Cauliflower belongs to the family Brassicaceae. It reproduces by seed and usually, it is only the head or upper part of the vegetable that is consumed.

It can be eaten either raw or in a form of curry, in combination with other vegetables, etc. It is a very good source of fiber, antioxidants, certain b vitamins, and minerals.

It is also known to be helpful in weight loss. One interesting fact about cauliflower is that it contains choline, which a substantial majority of people are deficient in. A cup of cauliflower contains 5g of carbohydrates and one can easily use it to replace grains and legumes.

Strawberry

The vibrant colored fruits with a sweet aroma and an extravagant taste belong to the genus Fragaria. The fruit is mainly known for its well-balanced sweetness and sourness. 

Among various health benefits of strawberries, the most well-known are the roles that this fruit plays in increasing HDL levels, controlling blood pressure as well as providing protection against cancer.

Strawberries are high in fiber, antioxidants, are a good source of vitamin C. These are low fat, low protein fruits that are a good source of manganese and potassium. A single serving of strawberries contains 8g of carbohydrates.

Green Beans

Green beans are not less than a treasure of nutrients, it has 7g of carbohydrates in 100 grams. They fight free radicals in your system and reduce cell damage.

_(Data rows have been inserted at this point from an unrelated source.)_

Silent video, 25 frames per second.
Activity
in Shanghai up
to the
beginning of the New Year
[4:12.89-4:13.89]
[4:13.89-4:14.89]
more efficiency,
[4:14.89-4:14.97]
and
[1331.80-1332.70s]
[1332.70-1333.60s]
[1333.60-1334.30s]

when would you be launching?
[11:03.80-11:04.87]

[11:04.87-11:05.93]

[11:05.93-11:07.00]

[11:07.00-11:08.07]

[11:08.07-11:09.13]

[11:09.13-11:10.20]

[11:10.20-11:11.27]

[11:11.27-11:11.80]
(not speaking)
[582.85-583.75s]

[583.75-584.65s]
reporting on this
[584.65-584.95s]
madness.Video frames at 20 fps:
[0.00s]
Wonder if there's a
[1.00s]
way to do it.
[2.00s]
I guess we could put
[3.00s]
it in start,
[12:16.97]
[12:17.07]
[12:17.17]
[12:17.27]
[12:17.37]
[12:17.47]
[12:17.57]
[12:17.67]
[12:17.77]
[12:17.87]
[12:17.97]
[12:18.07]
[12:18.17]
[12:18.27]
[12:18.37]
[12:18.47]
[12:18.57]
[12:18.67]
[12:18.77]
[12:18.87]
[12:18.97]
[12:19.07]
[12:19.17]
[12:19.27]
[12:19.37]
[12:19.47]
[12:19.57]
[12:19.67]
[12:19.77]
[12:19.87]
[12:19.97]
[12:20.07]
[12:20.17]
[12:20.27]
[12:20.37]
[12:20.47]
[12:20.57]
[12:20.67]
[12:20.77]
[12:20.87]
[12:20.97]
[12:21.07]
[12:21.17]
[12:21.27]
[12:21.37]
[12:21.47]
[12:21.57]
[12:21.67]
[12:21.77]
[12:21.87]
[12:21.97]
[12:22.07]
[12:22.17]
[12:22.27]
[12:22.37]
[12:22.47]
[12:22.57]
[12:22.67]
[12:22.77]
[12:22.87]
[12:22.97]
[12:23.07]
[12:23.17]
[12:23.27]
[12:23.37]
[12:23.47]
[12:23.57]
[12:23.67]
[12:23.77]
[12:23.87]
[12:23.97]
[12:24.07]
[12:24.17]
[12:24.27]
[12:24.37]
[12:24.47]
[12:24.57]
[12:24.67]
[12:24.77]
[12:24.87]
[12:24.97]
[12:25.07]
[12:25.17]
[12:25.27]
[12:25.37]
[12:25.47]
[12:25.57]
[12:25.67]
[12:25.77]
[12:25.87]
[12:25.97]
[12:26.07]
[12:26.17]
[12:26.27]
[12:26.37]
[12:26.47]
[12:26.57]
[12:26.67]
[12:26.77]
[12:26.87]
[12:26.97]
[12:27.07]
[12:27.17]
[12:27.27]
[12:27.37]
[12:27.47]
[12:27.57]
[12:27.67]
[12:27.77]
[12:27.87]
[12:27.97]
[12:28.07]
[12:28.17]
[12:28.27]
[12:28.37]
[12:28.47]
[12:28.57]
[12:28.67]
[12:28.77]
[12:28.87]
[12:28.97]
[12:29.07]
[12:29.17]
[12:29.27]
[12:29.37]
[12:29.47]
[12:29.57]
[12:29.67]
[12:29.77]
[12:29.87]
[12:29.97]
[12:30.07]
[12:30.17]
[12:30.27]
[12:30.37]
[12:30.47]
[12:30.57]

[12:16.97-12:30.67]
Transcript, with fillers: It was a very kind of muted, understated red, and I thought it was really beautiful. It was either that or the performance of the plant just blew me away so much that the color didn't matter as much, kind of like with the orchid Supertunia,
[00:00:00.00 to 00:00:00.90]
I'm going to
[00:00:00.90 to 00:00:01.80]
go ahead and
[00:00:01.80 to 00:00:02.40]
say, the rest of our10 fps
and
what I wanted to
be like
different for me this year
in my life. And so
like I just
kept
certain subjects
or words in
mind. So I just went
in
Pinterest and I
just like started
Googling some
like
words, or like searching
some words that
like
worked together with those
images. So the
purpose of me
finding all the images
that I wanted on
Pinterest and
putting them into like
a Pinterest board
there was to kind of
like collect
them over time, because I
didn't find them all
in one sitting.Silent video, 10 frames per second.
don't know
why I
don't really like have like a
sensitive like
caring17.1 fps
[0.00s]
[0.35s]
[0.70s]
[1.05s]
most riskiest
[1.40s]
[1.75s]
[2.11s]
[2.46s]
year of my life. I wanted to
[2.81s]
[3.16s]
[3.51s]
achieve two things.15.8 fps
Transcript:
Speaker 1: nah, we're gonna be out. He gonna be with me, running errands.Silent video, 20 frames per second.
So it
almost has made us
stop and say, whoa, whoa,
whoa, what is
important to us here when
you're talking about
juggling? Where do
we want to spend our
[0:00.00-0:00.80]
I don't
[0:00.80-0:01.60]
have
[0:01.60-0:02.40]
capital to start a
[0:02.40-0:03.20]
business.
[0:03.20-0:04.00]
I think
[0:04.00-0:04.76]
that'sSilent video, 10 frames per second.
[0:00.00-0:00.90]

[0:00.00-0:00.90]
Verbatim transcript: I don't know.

Green beans contain zero cholesterol. Eating green beans may reduce birth defects, bone issues, and fractures.

Avocado

Avocados have 9g of carbohydrates in 100 grams. Avocados are packed with fat, vitamin E, and folate, generally, avocado is known for its heart health benefits. It lowers cholesterol levels and regulates appetite. In addition, it improves your eyesight.

Lemons 

Lemons have plenty of benefits, other than just giving your food flavor. It promotes hydration and protects cells against damage.

It is full of vitamin C which perverts cardiac diseases and blood pressure. Vitamin C also reduces wrinkles and aging. It promotes digestion and weight loss. It is a natural mouth freshener and natural remedy to prevent kidney stones.

Raspberries

This small fruit is a treasure.  In 100 grams of raspberries, there are just 12g of carbohydrates. It can be used to sweeten foods, lose weight and reduce sugar levels.

It promotes collagen production in the skin which decreases wrinkles and sagging. It reduces the risk of Alzheimer’s, arthritis, and cancer. 

Low-carb foods are tasty and good for health. People who add more portions of low-carb foods to their diet tend to live a healthy life.